26 Eylül 2010 Pazar

TAVŞAN MI ÖRDEK Mİ?


Arkadaşım "Wittgenstein Tavşan- Ördeği" ile ilgili bir yazı yaz dedi.
Hint bülbülümüz mısırı yazdım ya sırada tavşan var herhalde deyip "la havle" çektim. Tamam muhtelif defalar hayvanlardan bahsetmiş olacağım ama nereden çıktı şimdi bu tavşan diye söylensem de "Merak senin adın kadındır." sözüne helal getirmemek için Vikipediye girdim.
İtiraf etmeliyim ki araştırmadan önce Wittgenstein tavşanını , Sivas kangalı, Arap atı, Van kedisi gibi bir şehrin veya yörenin tavşanı olarak düşünmüştüm.
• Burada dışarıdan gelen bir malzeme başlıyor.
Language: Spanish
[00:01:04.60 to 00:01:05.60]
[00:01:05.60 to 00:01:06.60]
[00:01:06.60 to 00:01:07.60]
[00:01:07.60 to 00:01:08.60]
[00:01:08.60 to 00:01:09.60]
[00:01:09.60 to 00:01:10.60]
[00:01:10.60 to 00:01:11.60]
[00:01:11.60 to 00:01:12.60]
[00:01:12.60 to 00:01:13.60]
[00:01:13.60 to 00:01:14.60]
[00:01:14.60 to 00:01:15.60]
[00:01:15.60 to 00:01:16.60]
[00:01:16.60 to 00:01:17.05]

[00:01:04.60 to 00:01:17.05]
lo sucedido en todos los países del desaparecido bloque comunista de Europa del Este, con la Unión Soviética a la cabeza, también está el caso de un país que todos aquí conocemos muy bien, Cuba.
Yanılmışım.
"Ben biliyordum" diyenleriniz varsa tebrik ederim. 
Ben bilmiyordum.
Wittgenstein bir isim.
Bakalım kimmiş!
Ludwig Wittgenstein 20. yüzyılın en önemli filozoflarından biriymiş. Modern felsefeye önemli katkılarda bulunmuş.
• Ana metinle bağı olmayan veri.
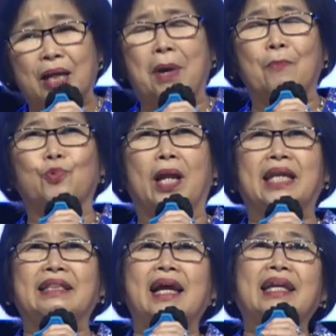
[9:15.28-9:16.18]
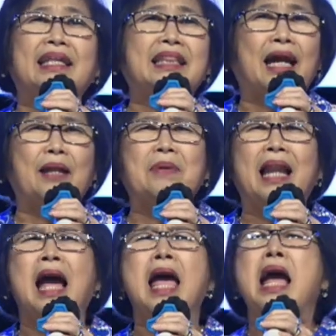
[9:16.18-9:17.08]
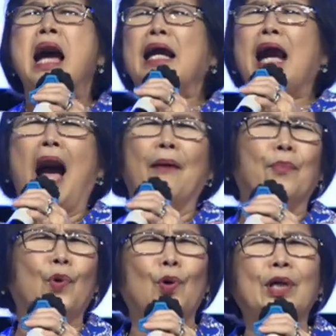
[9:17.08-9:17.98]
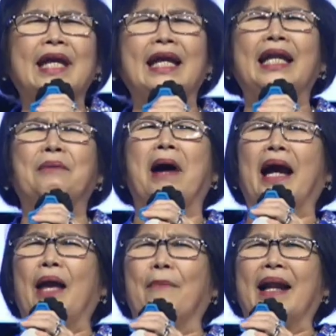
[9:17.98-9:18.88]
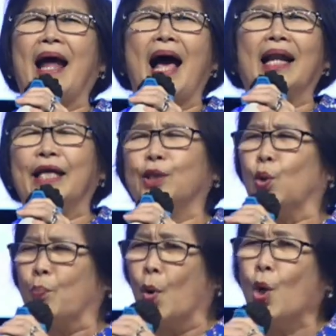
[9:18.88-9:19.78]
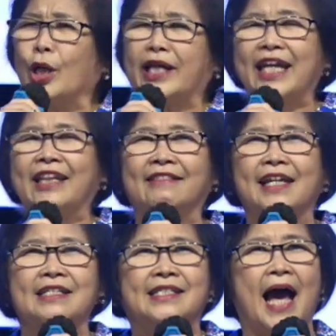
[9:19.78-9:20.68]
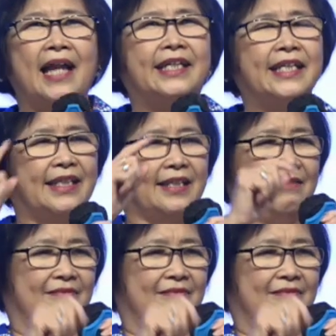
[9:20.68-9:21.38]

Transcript: kemampuan kita. Kita akan bilang enggak mungkin bagaimana hal itu mungkin terjadi.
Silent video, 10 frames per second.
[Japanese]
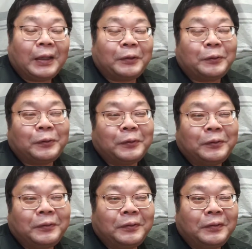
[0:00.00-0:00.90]
あの
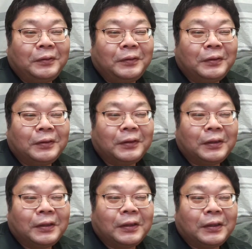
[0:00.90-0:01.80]

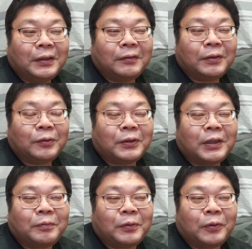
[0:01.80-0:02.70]
Windows
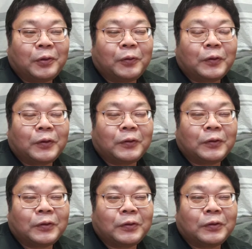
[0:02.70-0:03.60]
11の要求
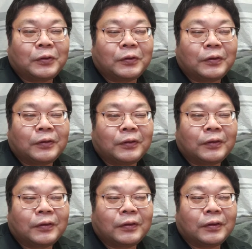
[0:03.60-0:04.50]
する
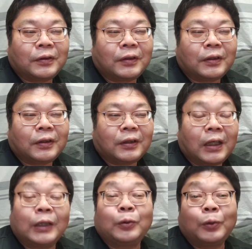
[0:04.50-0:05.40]
えー、
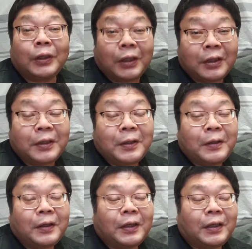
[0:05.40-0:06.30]
ハードにね、
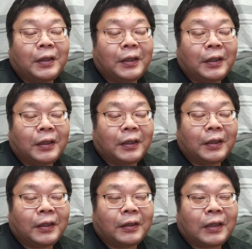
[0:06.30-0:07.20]

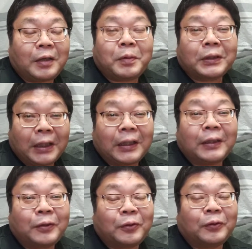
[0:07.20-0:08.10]
えー、足りません
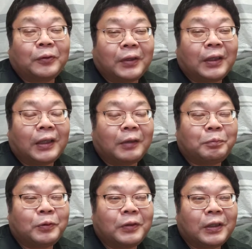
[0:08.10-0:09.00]
ということで、
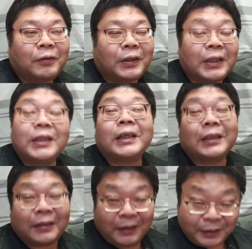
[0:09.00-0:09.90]
アップグレードはできな
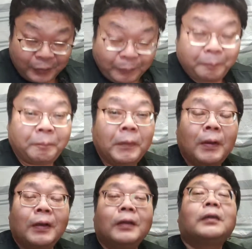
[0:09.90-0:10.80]
いんですよ。
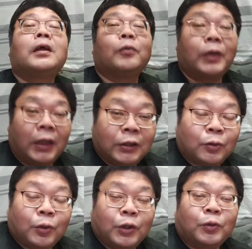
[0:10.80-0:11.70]
なので、
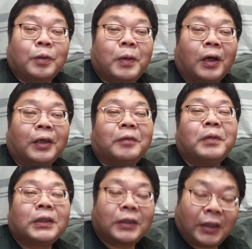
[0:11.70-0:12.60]
ちょっと一手間かけ
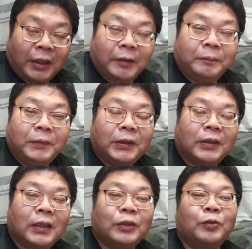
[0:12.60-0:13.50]
まして、
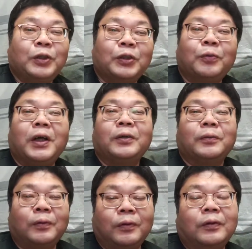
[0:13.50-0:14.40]
一旦その ISO
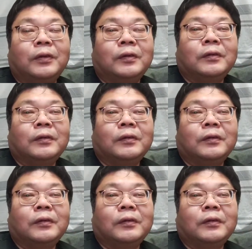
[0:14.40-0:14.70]
ファイルを、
Viyana'da zengin bir fabrikatörün oğlu olarak dünyaya gelmiş. Viyana'nı en zengin ailelerinden olan babası 8 çocuğuna da paranın alabileceği en güzel olanakları sunmuş. Çocuklar çok yetenekli olmalarına rağmen üç kardeşi çeşitli sebeplerle intihar etmiş.
1. Dünya savaşında İtalya'da esir düşmüş.
Viyana'ya döndüğünde öğretmenlik yapmış.
Bir öğrenciyi tokatladığı için istifaya zorlanmış.
Cambridge'de felsefe profesörlüğü yapmış.
Kanser olduğunu anladığında hastaneye gitmeyi reddetmiş.
"Felsefedeki amacın ne?" diye soranlara; "
Bir sineğe sinek kavanozundan çıkış yolunu göstermek." diye yanıtlamış.
Yazı bitti Wittgenstein tavşan- ördeğini yazamadığımı fark ettim.
Tavşana da ördeğe de benzeyen bir resimde tavşan görmek istiyorsak tavşanı ördek görmek istiyorsak ördeği görüyormuşuz. 
Hayata bakışımız bizim görmek istediğimiz çerçeveden gerçekleşiyormuş.
Yani insan neyi görmek istiyorsa onu görüyor.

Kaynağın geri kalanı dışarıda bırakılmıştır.